PMOC, contratos de manutenção e acompanhamento de performance deixam de operar como frentes paralelas. A conformidade define requisitos, os contratos estruturam a execução e os dados de performance mostram se o ativo continua entregando o resultado esperado. Quando essas três dimensões passam a alimentar a mesma lógica de gestão, a manutenção deixa de ser avaliada apenas pela realização das atividades previstas e passa a ser também avaliada pelo desempenho que consegue preservar.
O ganho vai além de antecipar uma falha. É criar uma base objetiva para decidir quando agir, por que agir e onde concentrar recursos, antes que a degradação apareça apenas como aumento de custo.
Da eficiência energética medida à decisão técnica
Identificar uma perda de performance é apenas o primeiro passo. Quando fica claro que um ativo ou sistema está entregando menos do que deveria, surge uma questão mais difícil: o que fazer a partir daí?
Uma queda de performance pode ter diferentes causas e, consequentemente, diferentes respostas. Em alguns casos, um ajuste operacional ou de controle pode recuperar eficiência sem investimento relevante. Em outros, é necessário substituir um componente, revisar uma estratégia ou partir para um retrofit. A escolha entre essas alternativas envolve mais do que a economia potencial: é preciso considerar as condições reais de operação, o investimento necessário, os riscos envolvidos, a vida útil do ativo e a capacidade de a solução entregar o desempenho projetado.
É aí que existe um dos principais dilemas da gestão de ativos térmicos: como transformar uma oportunidade de eficiência identificada em uma decisão técnica que seja, ao mesmo tempo, eficaz, economicamente viável e comprovável?
Sem uma referência confiável de performance e uma avaliação técnica das alternativas, a decisão tende a ser orientada por estimativas, recomendações de fornecedores ou pelo caminho de menor resistência. O resultado é que a economia projetada no momento da decisão pode não ser a mesma economia entregue pela solução em operação.
Esse intervalo entre identificar a oportunidade, escolher a solução e comprovar o resultado é onde a qualidade da decisão técnica passa a ser determinante.
Como a DeHeat atua em diferentes momentos da decisão
Nem todo cliente chega com o mesmo problema e nem toda operação precisa do mesmo tipo de intervenção. A DeHeat atua de acordo com o estágio de maturidade e a necessidade específica apresentada em cada ocasião.
Quando o desafio é estrutural, atuamos através da Governança de Ativos Térmicos.
O foco é criar a estrutura que permite à empresa decidir ao longo do tempo: como medir performance, quais indicadores acompanhar, quando agir, como priorizar ativos, como incorporar critérios de eficiência e descarbonização e como orientar investimentos.
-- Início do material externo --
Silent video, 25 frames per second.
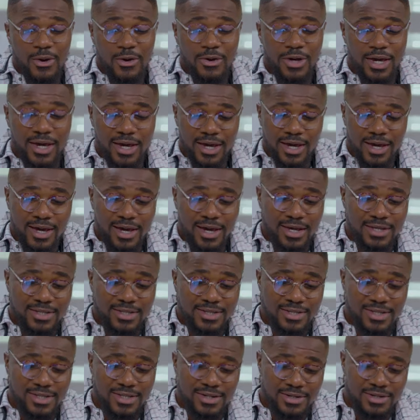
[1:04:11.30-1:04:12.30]
Okay,
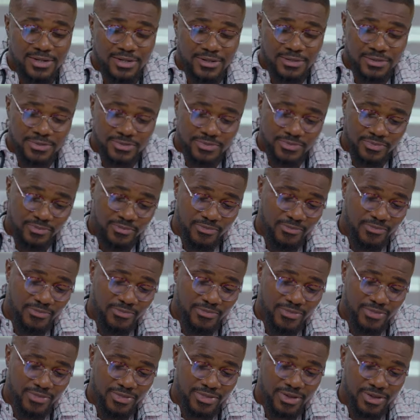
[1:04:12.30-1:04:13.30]
here's the
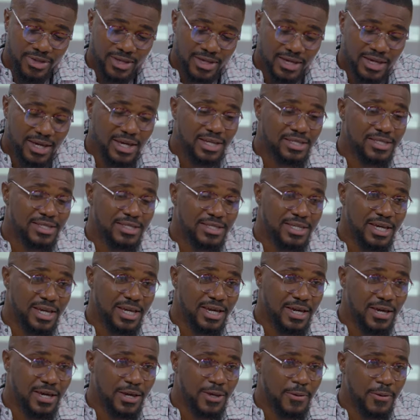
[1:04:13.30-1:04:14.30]

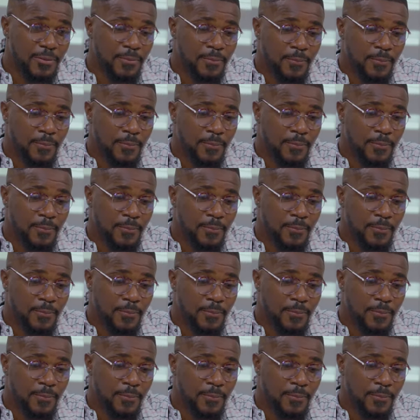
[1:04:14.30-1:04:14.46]
take.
A Governança responde principalmente às dores de “quando” e “por que” agir.
Quando existe uma decisão técnica concreta, entra a Validação Integrada de Ativos Térmicos (VITA).
O foco passa a ser um ativo, sistema ou projeto específico que precisa ser analisado e comparado: um retrofit, uma mudança de controle, a substituição de um componente ou equipamento, uma melhoria operacional. A metodologia utiliza baseline e simulações termoenergéticas para determinar o que fazer, validar como implementar e verificar a consistência das economias projetadas.
Em muitos casos, as duas frentes se complementam.
A Governança identifica onde existe uma oportunidade, estabelece critérios para priorizá-la e cria o processo para que a decisão aconteça. A VITA aprofunda a questão técnica, compara alternativas, simula resultados e ajuda a garantir a qualidade da solução até sua entrega.
O resultado é uma abordagem que não trata eficiência energética como uma ação isolada, mas como uma capacidade contínua de gestão. A próxima variação nas faturas deixa de ser o momento em que a empresa descobre que algo aconteceu. Passa a ser a confirmação de uma performance que a operação já vinha acompanhando, entendendo e, quando necessário, corrigindo com antecedência.